---------- GIVEN INFORMATION

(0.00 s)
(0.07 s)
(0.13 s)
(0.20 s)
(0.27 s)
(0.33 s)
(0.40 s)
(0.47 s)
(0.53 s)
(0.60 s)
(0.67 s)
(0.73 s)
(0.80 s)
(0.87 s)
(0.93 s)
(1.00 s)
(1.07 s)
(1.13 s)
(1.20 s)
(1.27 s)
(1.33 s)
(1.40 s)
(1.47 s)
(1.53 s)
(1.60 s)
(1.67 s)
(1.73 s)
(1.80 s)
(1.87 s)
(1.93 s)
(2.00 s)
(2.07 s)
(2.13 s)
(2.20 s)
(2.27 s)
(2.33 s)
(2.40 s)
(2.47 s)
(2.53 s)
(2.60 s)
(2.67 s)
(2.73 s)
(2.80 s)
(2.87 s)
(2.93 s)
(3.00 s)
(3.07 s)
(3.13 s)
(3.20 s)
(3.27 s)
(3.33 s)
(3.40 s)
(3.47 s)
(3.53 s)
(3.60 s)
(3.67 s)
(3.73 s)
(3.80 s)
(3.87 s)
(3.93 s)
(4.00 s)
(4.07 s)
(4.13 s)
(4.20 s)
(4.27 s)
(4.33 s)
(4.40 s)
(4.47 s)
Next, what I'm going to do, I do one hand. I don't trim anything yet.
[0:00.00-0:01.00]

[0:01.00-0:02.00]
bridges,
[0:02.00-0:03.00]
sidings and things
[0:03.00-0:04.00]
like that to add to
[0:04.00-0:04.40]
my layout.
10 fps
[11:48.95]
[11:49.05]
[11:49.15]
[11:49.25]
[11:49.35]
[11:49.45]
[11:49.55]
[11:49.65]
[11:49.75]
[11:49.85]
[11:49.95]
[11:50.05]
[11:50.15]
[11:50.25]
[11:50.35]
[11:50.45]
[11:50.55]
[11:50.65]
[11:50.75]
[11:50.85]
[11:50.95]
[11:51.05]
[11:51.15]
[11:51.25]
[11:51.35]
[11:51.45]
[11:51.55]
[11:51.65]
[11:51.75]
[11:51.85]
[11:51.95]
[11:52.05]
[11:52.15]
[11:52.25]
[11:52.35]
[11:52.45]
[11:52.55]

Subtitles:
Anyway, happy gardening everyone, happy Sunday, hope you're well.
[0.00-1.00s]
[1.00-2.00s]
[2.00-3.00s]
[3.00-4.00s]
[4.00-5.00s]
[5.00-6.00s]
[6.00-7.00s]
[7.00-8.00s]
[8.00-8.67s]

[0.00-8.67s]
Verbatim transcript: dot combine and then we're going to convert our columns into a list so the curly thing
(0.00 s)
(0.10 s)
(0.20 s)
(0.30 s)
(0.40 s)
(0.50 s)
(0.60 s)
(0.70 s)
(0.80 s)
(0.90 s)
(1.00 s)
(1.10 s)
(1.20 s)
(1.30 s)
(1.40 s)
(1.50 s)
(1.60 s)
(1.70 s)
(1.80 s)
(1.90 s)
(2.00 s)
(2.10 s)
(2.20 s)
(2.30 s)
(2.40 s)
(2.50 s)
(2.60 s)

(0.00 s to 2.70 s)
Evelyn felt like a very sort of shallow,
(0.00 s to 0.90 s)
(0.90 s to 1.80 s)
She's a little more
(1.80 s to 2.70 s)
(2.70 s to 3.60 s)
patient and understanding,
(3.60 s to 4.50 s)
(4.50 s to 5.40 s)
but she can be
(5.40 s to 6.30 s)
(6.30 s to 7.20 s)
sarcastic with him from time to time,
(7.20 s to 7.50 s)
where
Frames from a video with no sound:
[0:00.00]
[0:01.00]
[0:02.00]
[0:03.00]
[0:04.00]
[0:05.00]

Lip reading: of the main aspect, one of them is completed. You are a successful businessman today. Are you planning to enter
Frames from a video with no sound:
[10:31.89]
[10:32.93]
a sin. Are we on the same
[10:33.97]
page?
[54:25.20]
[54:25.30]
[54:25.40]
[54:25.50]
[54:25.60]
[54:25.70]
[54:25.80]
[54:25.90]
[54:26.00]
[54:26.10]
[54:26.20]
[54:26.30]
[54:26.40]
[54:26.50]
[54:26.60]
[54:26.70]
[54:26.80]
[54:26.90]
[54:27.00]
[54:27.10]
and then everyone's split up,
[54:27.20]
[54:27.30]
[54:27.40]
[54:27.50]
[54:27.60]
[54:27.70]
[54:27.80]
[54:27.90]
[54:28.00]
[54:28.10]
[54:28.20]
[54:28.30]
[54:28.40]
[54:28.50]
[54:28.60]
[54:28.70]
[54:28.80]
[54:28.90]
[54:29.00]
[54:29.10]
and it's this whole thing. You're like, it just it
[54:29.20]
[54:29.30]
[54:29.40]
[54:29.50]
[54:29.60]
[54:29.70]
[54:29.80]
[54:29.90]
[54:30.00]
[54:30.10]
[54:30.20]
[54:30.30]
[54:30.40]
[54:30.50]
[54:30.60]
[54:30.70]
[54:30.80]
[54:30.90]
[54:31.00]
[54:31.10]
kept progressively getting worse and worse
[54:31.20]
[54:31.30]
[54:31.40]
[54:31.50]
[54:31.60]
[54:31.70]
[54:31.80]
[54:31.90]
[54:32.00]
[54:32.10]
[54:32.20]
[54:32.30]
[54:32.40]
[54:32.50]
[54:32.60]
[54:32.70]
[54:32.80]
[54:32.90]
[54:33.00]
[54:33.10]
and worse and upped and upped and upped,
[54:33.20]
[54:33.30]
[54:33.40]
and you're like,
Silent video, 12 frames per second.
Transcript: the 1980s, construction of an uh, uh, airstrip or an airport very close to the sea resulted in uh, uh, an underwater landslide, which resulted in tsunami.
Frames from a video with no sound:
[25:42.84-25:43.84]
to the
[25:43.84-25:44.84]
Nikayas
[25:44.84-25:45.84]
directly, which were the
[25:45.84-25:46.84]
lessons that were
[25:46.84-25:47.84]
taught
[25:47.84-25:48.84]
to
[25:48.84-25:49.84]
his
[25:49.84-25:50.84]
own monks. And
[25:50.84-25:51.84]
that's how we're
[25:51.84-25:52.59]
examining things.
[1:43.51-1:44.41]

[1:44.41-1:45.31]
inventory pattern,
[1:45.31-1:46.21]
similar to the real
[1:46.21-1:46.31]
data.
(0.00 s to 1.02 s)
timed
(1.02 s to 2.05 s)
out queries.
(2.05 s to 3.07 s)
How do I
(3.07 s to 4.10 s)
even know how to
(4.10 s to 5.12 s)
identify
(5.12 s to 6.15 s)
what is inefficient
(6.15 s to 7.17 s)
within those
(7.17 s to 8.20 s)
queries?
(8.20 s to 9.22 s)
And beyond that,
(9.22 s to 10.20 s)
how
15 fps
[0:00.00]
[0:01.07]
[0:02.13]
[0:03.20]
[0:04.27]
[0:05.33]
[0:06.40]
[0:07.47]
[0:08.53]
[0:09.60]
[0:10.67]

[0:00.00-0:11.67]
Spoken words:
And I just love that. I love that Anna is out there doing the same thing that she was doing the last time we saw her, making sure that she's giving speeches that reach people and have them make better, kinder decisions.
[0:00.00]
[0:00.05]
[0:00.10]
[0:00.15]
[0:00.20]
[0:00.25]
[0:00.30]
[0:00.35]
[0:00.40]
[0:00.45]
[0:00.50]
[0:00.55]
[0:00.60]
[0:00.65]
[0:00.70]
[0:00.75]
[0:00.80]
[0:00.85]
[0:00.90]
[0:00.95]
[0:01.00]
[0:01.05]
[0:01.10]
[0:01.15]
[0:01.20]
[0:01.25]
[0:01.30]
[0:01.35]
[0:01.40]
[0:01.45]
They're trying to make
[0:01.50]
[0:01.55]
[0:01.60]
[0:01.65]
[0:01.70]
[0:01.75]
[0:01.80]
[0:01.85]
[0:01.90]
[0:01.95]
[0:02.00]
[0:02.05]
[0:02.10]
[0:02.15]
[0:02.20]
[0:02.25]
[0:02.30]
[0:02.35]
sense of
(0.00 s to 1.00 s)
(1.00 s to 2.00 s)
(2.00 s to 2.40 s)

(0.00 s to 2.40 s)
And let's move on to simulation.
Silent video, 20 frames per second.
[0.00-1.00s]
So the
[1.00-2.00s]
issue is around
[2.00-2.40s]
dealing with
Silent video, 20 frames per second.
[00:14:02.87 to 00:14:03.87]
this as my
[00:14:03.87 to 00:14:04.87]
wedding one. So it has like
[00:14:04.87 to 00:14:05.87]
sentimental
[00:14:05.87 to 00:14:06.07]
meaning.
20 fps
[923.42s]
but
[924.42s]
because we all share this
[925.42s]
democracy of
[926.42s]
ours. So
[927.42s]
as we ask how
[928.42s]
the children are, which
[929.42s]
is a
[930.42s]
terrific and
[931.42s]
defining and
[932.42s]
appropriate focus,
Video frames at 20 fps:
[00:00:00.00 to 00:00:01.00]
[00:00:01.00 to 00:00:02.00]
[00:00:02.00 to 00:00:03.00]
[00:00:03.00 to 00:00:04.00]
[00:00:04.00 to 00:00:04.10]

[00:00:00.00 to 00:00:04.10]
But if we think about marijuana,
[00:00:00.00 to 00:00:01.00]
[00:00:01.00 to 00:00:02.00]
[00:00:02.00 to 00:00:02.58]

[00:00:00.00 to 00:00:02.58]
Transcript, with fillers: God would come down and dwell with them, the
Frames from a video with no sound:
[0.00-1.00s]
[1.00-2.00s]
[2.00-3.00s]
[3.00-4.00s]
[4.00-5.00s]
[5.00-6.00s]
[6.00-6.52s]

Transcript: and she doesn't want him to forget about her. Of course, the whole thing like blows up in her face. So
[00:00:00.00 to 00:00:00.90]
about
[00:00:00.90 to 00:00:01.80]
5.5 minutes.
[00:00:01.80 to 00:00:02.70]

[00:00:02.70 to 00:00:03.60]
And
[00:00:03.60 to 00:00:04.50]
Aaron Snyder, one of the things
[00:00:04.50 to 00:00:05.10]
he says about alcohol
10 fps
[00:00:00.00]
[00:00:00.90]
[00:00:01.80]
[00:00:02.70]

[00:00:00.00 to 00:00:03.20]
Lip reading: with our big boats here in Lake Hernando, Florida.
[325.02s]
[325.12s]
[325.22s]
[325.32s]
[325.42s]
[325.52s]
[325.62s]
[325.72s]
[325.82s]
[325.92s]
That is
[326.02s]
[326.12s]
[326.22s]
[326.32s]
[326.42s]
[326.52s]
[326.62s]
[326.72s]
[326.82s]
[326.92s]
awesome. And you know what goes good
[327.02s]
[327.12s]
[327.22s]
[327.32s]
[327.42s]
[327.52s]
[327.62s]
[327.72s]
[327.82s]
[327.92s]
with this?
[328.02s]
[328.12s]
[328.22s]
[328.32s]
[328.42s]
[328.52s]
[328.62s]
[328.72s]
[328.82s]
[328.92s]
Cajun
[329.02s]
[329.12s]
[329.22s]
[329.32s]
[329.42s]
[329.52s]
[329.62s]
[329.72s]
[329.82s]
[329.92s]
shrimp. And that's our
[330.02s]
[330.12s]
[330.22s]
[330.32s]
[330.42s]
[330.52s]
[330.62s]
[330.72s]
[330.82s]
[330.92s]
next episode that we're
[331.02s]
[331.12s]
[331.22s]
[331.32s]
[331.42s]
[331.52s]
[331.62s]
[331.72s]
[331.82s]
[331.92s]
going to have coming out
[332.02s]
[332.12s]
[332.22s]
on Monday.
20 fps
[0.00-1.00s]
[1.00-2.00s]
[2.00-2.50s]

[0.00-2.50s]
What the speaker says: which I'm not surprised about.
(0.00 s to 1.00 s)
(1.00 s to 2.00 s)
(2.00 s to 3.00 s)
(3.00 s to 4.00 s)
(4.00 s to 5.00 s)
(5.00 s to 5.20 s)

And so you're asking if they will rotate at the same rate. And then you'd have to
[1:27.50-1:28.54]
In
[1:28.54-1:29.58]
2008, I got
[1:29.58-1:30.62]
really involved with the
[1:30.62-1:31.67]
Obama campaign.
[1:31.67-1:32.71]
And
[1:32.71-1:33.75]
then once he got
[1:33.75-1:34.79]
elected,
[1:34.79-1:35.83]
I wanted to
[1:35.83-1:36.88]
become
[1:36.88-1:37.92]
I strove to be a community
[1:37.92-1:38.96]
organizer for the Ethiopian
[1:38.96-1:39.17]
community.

--------------------

- [WHAT THE TASK ASKS] Transcribe the lines above between the line holding "[00:14:02.87 to 00:14:03.87]" and the line holding "Video frames at", inclusive, exactly as they stand and with nothing added.

- [TASK ANSWER]
[00:14:02.87 to 00:14:03.87]
this as my
[00:14:03.87 to 00:14:04.87]
wedding one. So it has like
[00:14:04.87 to 00:14:05.87]
sentimental
[00:14:05.87 to 00:14:06.07]
meaning.
20 fps
[923.42s]
but
[924.42s]
because we all share this
[925.42s]
democracy of
[926.42s]
ours. So
[927.42s]
as we ask how
[928.42s]
the children are, which
[929.42s]
is a
[930.42s]
terrific and
[931.42s]
defining and
[932.42s]
appropriate focus,
Video frames at 20 fps:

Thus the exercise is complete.